- [What is expected]:
An exact restatement of the entire listing is needed, excluding all images.

- [Given records]:
====================

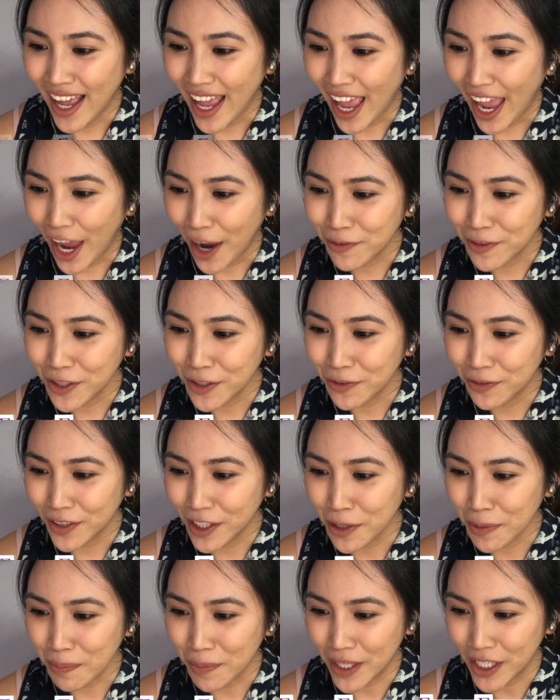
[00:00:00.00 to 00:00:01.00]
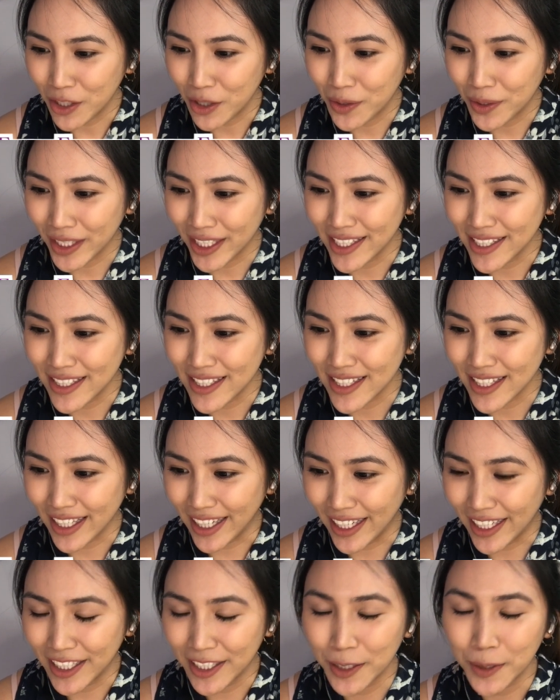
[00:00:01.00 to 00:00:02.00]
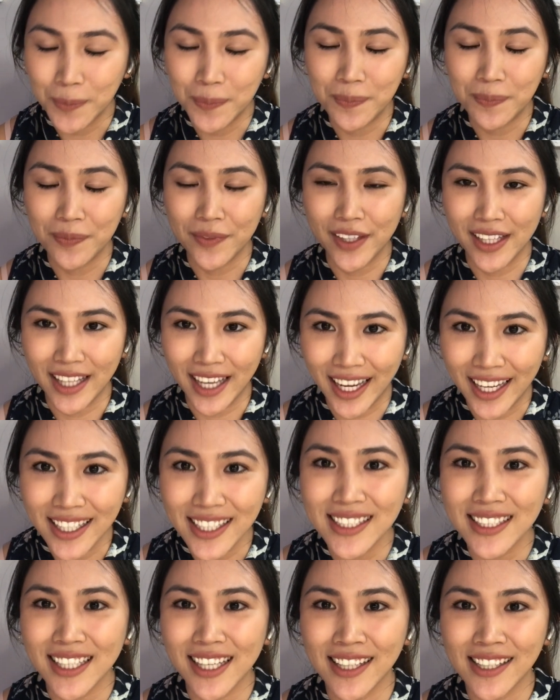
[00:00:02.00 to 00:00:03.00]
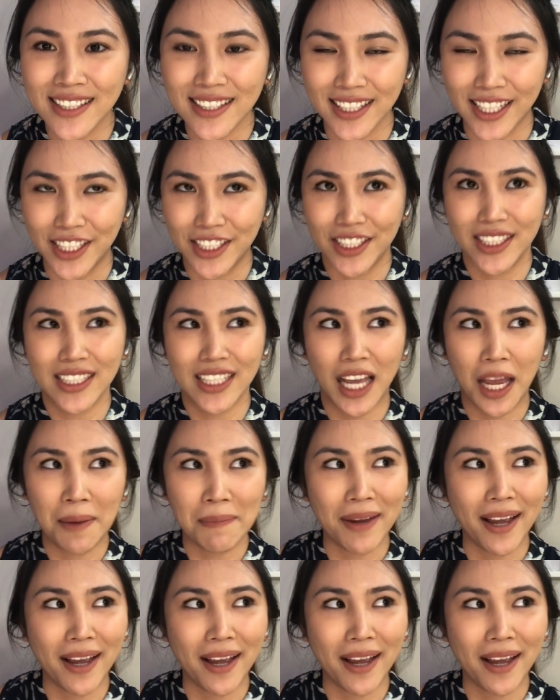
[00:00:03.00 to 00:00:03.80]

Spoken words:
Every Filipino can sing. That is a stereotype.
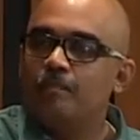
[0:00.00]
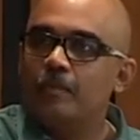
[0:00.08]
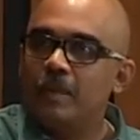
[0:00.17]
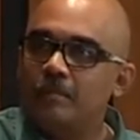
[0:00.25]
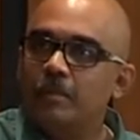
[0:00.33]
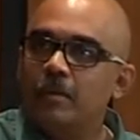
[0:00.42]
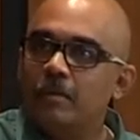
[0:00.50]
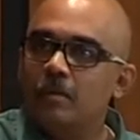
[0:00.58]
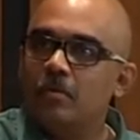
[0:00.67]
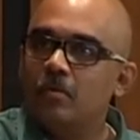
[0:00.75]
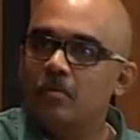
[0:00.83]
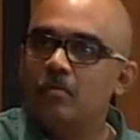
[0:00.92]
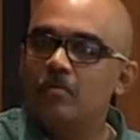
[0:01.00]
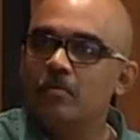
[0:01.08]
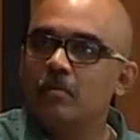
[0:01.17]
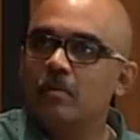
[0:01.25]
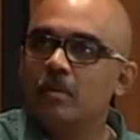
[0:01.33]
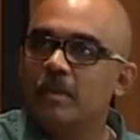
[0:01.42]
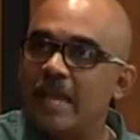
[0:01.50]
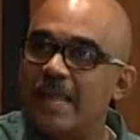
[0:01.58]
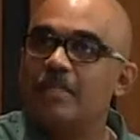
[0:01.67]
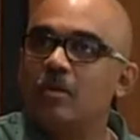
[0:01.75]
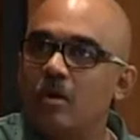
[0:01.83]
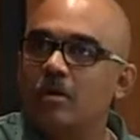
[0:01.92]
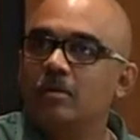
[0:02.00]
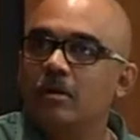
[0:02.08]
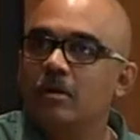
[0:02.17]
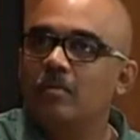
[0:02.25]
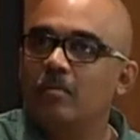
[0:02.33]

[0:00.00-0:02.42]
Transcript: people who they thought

====================

- [Exercise answer]:
[00:00:00.00 to 00:00:01.00]
[00:00:01.00 to 00:00:02.00]
[00:00:02.00 to 00:00:03.00]
[00:00:03.00 to 00:00:03.80]

Spoken words:
Every Filipino can sing. That is a stereotype.
[0:00.00]
[0:00.08]
[0:00.17]
[0:00.25]
[0:00.33]
[0:00.42]
[0:00.50]
[0:00.58]
[0:00.67]
[0:00.75]
[0:00.83]
[0:00.92]
[0:01.00]
[0:01.08]
[0:01.17]
[0:01.25]
[0:01.33]
[0:01.42]
[0:01.50]
[0:01.58]
[0:01.67]
[0:01.75]
[0:01.83]
[0:01.92]
[0:02.00]
[0:02.08]
[0:02.17]
[0:02.25]
[0:02.33]

[0:00.00-0:02.42]
Transcript: people who they thought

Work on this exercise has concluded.